In contrast to subfertility often reported in women suffering from the classical form of congenital adrenal hyperplasia (CAH) due to 21-hydroxylase deficiency, fertility in nonclassical CAH (NC-CAH) has been rarely studied. Our objective was to evaluate fertility in NC-CAH women.


We studied 190 NC-CAH women (161 probands + 29 first degree relatives). Only 20 probands had consulted for infertility (12%), either alone or associated with hirsutism or menstrual cycle disorders. The diagnosis was established on post-ACTH 17-hydroxyprogesterone 10 ng/ml or greater and further characterized by CYP21A2 gene analysis.

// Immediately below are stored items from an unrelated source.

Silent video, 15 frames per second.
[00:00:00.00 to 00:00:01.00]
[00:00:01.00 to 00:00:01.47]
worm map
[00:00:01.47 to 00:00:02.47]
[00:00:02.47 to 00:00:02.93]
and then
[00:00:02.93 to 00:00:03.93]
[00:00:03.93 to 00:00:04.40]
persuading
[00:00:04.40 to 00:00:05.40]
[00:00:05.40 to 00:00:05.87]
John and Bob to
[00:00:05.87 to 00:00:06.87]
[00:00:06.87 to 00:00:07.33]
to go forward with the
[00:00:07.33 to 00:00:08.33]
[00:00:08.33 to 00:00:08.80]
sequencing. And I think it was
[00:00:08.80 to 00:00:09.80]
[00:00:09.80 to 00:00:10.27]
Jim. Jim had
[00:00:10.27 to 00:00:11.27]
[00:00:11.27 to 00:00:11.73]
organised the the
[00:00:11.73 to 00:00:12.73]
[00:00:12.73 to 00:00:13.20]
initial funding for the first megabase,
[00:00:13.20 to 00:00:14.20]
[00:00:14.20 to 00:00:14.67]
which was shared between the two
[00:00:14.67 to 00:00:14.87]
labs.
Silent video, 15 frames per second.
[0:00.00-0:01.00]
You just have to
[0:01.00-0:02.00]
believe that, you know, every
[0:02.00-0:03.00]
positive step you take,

Ninety-five of the 190 women wanted pregnancy (aged 26.7 +/- 8.9 yr); 187 pregnancies occurred in 85 women, which resulted in 141 births in 82 of them. Ninety-nine pregnancies (52.9%) occurred before the diagnosis of NC-CAH (96 spontaneously and three with ovulation inducers) whereas 98 occurred after diagnosis (11 spontaneously and 77 with hydrocortisone treatment); 83% of pregnancies were obtained within 1 yr. The rate of miscarriages was 6.5% for pregnancies obtained with glucocorticoid treatment vs. 26.3% without. Two of the 141 infants (1.5%) were born with classical CAH.


Subfertility is mild in NC-CAH. However, the rate of miscarriages is lower in pregnancies occurring with glucocorticoid treatment and argues for treating NC-CAH women wanting pregnancy. In addition, considering the high rate of heterozygotes for CYP21A2 mutations in the general population, it is essential to genotype the partner of patients with a severe mutation to predict the risk of classical CAH and offer genetic counseling.